Do not rip Frank Rizzo's presence from our public consciousness | Christine Flowers

Helen Gym wants to tear down the statues and murals to Frank Rizzo.  She literally wants to whitewash history, just like they want to whitewash the history of this fractured country by taking down the Confederate memorials in the South.  In fact, that was the reason white supremacists and Nazis marched in Charlottesville this week, triggering three deaths.

Now it’s not enough to use the correct words to condemn racists, bigots and evil ideologues.  Now you need to go further and erase every vestige of presumed prejudice from the landscape of our cities, and our memories.  Because, of course, if we don’t see it, it never happened.

Well, Helen, Frank Rizzo happened.  I was there when he was police commissioner, and I was there when he was mayor, and I was there when he tried to become mayor once again.  He was our own Willie Stark mixed with Fiorello LaGuardia, a combination of anger, humor, generosity and brutality.  He was human, and he was Philadelphia, and he will  not be erased that easily.

Sure, I am not in the demographic that hated Rizzo or feared him.  Growing up, I was proud that the Big Bambino was our head honcho in City Hall, because he sounded like the people I grew up with and was therefore familiar and welcoming.  As a little kid, I thought he was related to us, until I learned he was from South Philadelphia.  My West Philadelphia family explained the divide between those two ethnic tribes, kind of like North and South Korea.  Same blood, same language, totally different mentality.

And yet, I loved him, or at least the myth of him.  He was brash and harsh, and he didn’t suffer fools or criminals lightly.  Of course, African Americans saw him differently, with good reason.  He was a polarizing character, and in those polarizing days when riots would break out because someone’s car was kicked or someone was shoved up against a wall or someone’s girlfriend was looked at the wrong way, he didn’t step lightly into the public square.  He marched in with steel boots and a nightstick (occasionally tucked into a cumberbund).

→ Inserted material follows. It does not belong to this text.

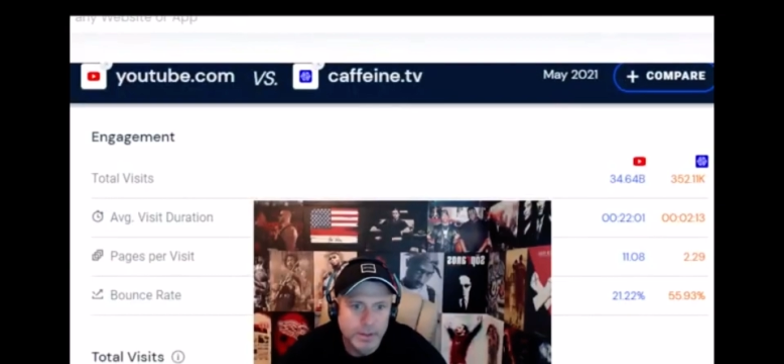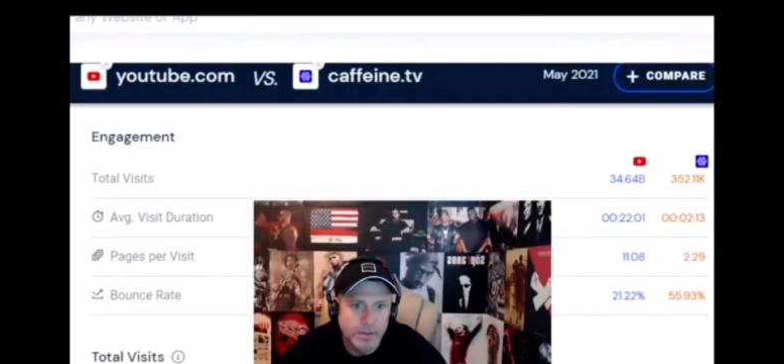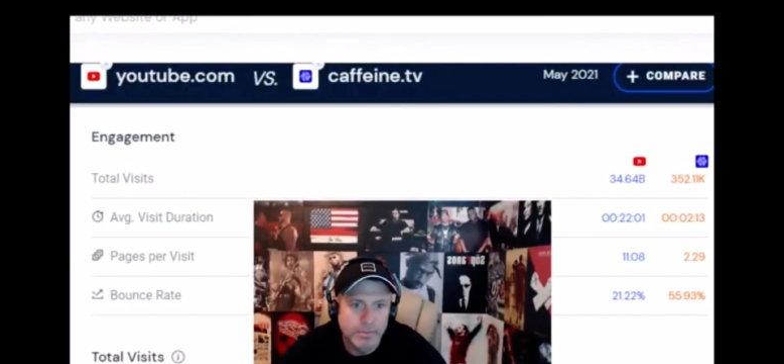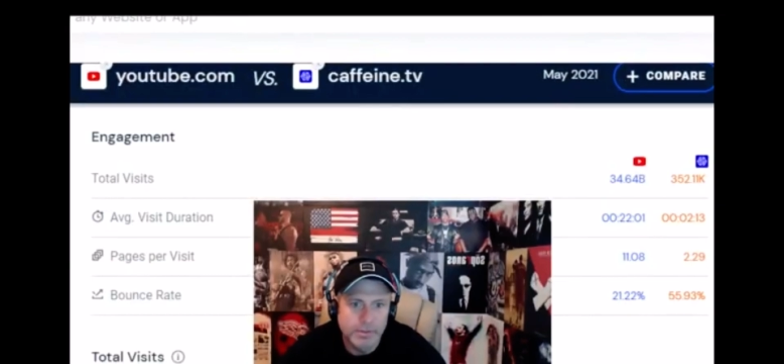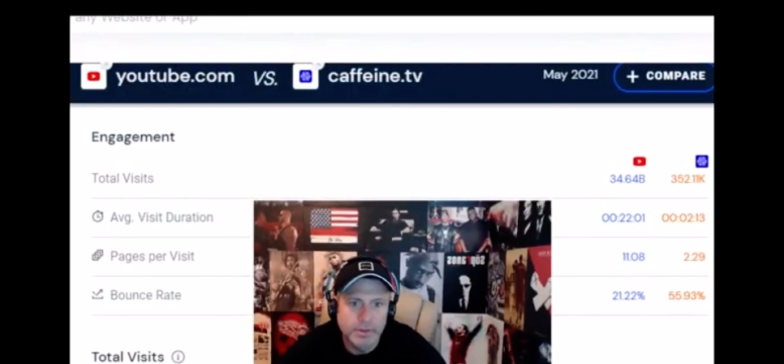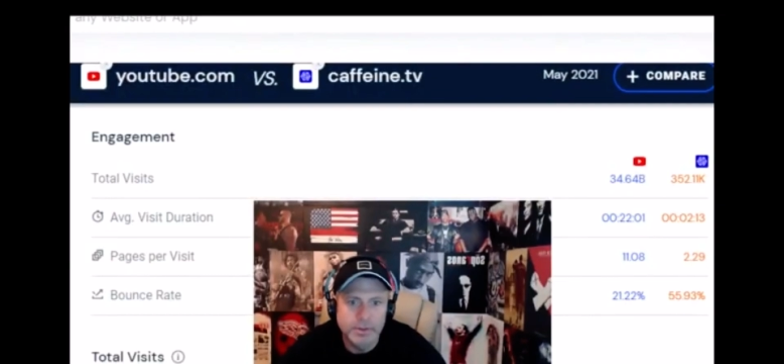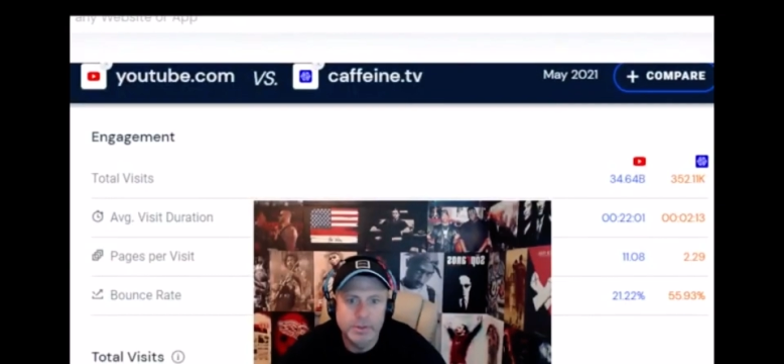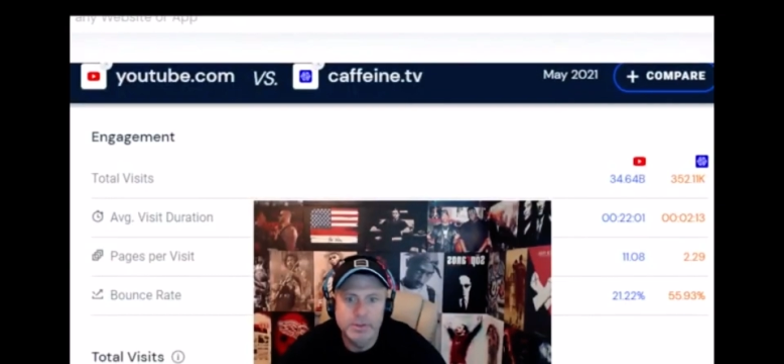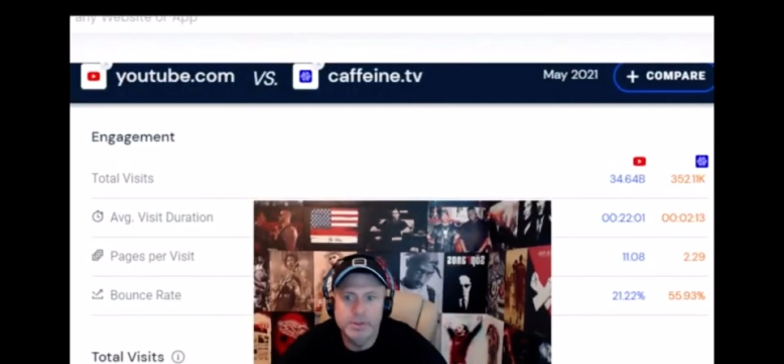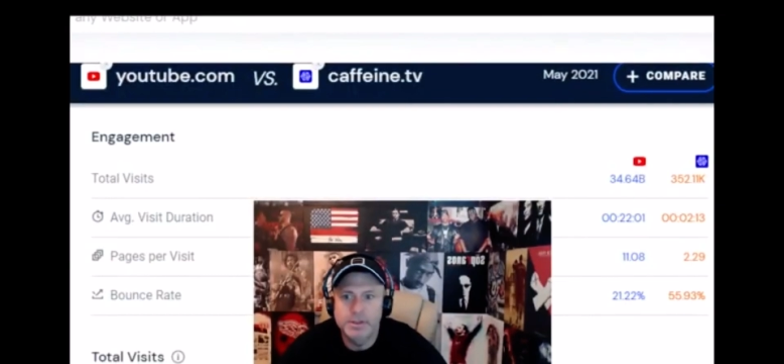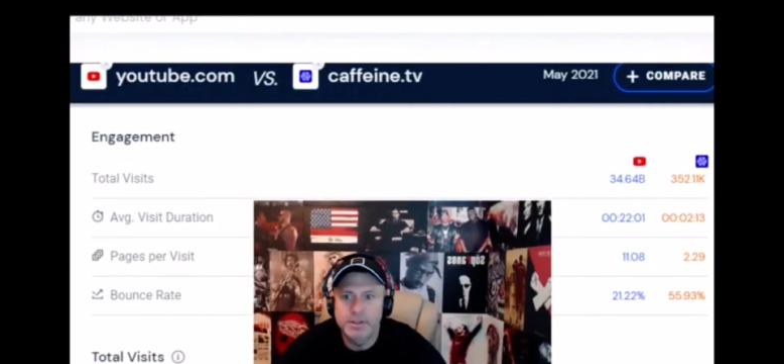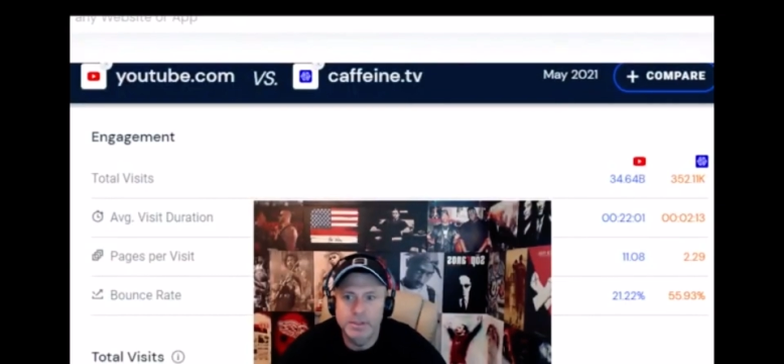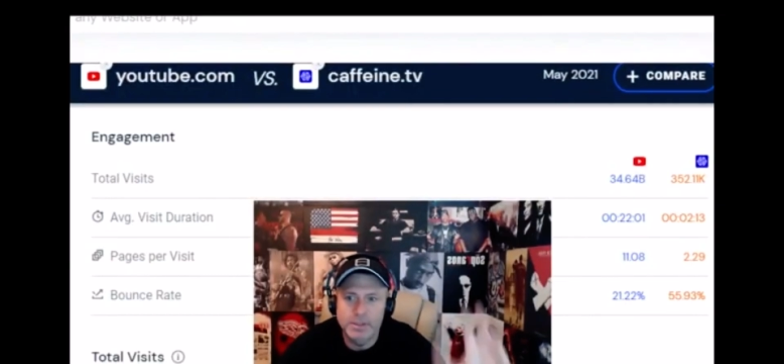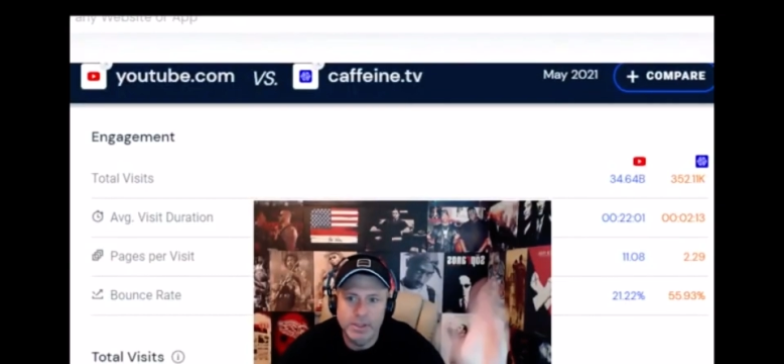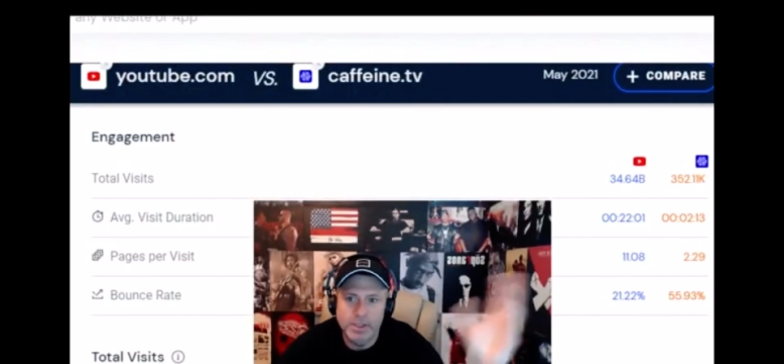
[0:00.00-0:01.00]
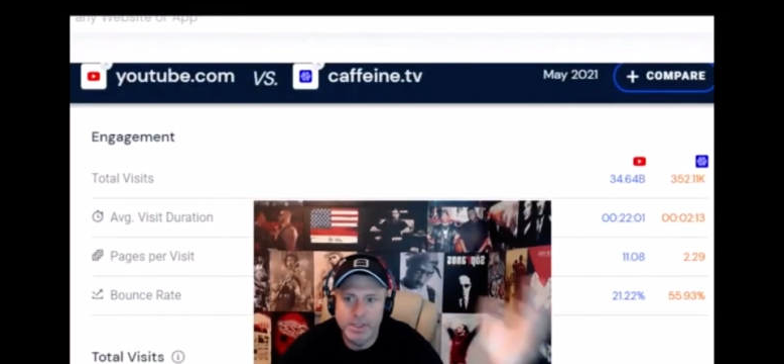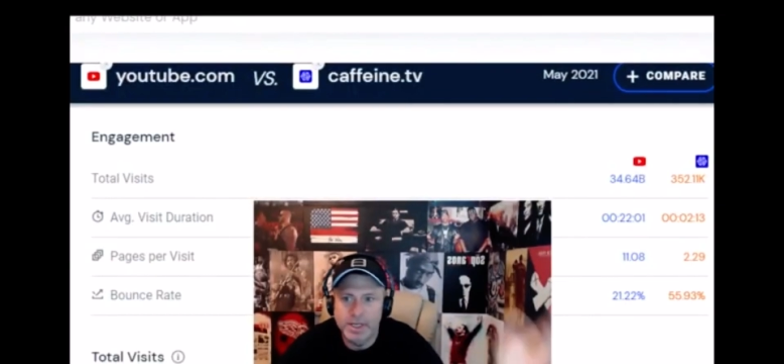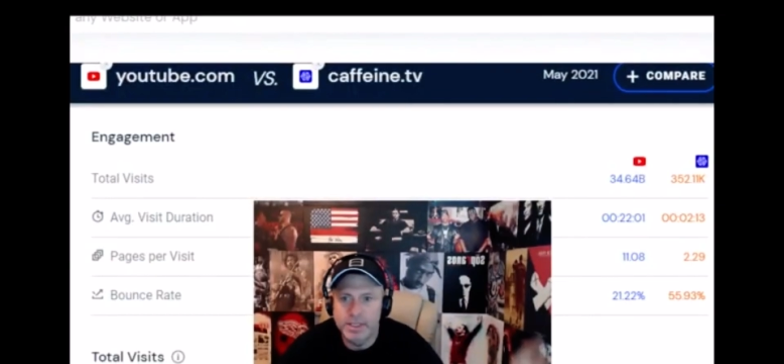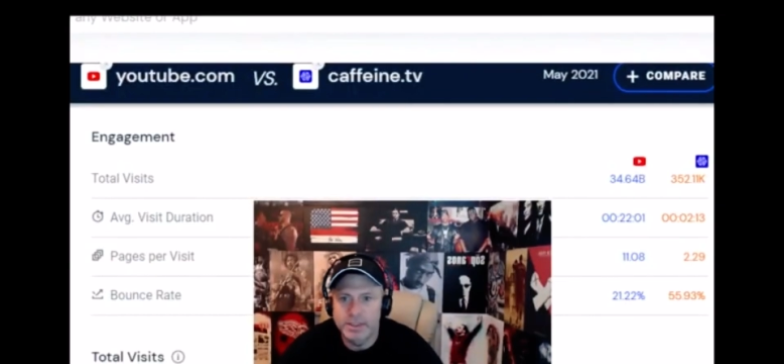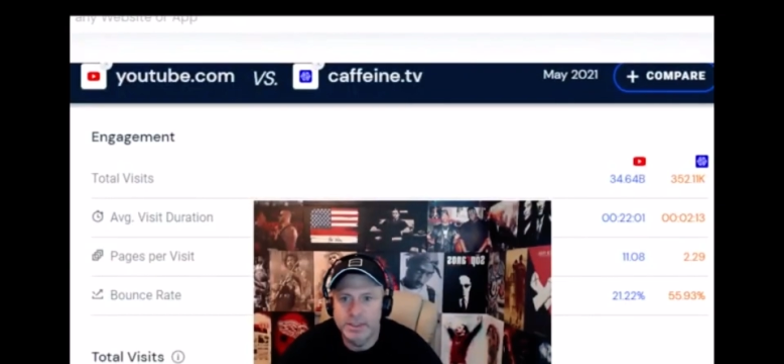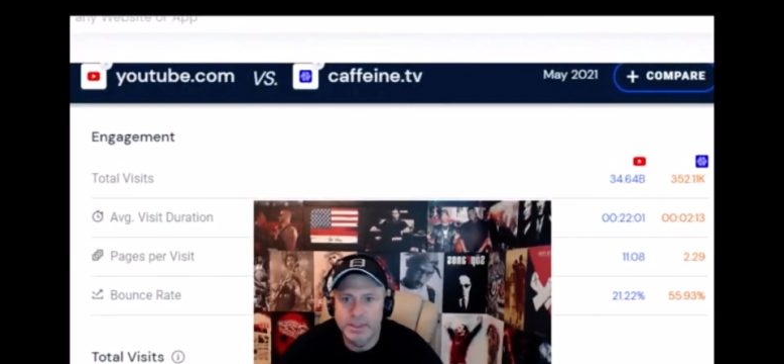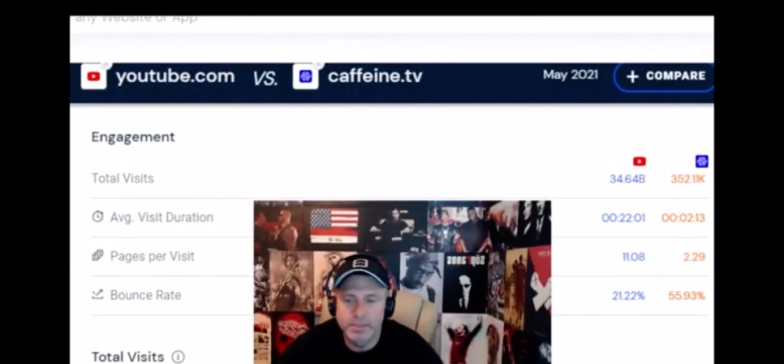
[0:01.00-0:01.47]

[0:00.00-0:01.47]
just so you guys can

I am not here to pretend that Frank Rizzo was not a bigot.  That’s not for me to say, because no matter what I write, there will be people who agree or disagree, based upon personal experience.  And frankly, after I saw what the media did to the tortured, fractured words from Donald Trump in the wake of Charlottesville, I’m not in the mood to try and persuade anyone that I’m right or I’m wrong about our former mayor.  I loved him, and if people have a problem with that, so be it.  I have no problem if you disagree, which you will.  You always do.

And yet, I have a problem with Helen Gym’s proposal to rip his image and his presence from our public consciousness.  Gym was not even here when Rizzo was mayor, and I have a suspicion that she is quite happy about that fact.  The city that she inhabits now is not the city that existed when I was growing up, and again, there are lots of Philadelphians celebrating the evolution.  I celebrate it too, superficially.

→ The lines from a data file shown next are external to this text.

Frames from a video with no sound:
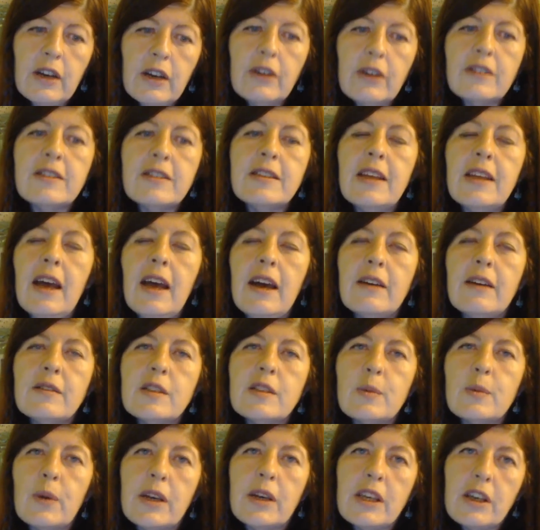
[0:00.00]
Look to the
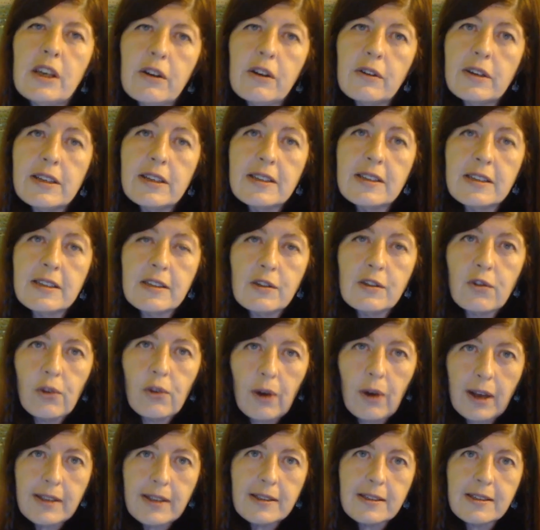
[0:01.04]
house where Uranus is
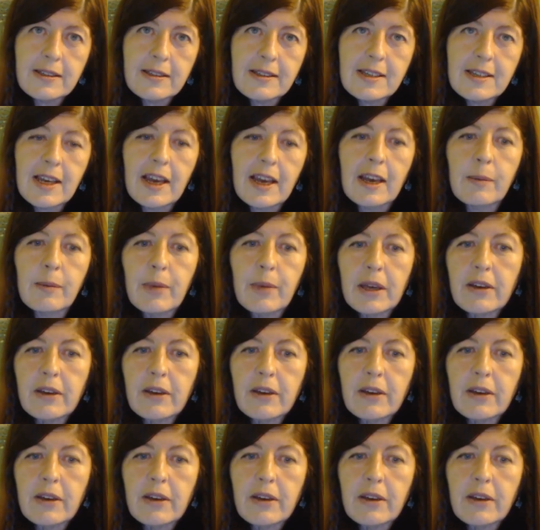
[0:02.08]
transiting,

But we cannot pretend that Rizzo did not walk these streets, bringing justice to some and sorrow to others.  We cannot reduce the most colorful, consequential Italian to call Philadelphia home to an asterisk.  Even if we wanted to make him disappear in a fabricated cloud of oblivion, we couldn’t.

He is not in stone, in paint, in old bits of film footage. He is in the historical air, and in the minds of those of us who understood what he was doing, even when we disagreed.  He is as much a part of this city as the river that circles and cuts through it, as the streets that felt the footsteps of the founders, as the vendors on the corners selling foods Frank wouldn’t even be able to pronounce (taquitos, churros, kim chee, sashimi).

No one, even someone who presumes to make the world better and more just, kinder and more livable, has the right to shred that history, protect our eyes from it, purge our vistas from the bitter remnants of his urban reign.

If they try, I will be there, standing peacefully and waiting.  Philadelphia style.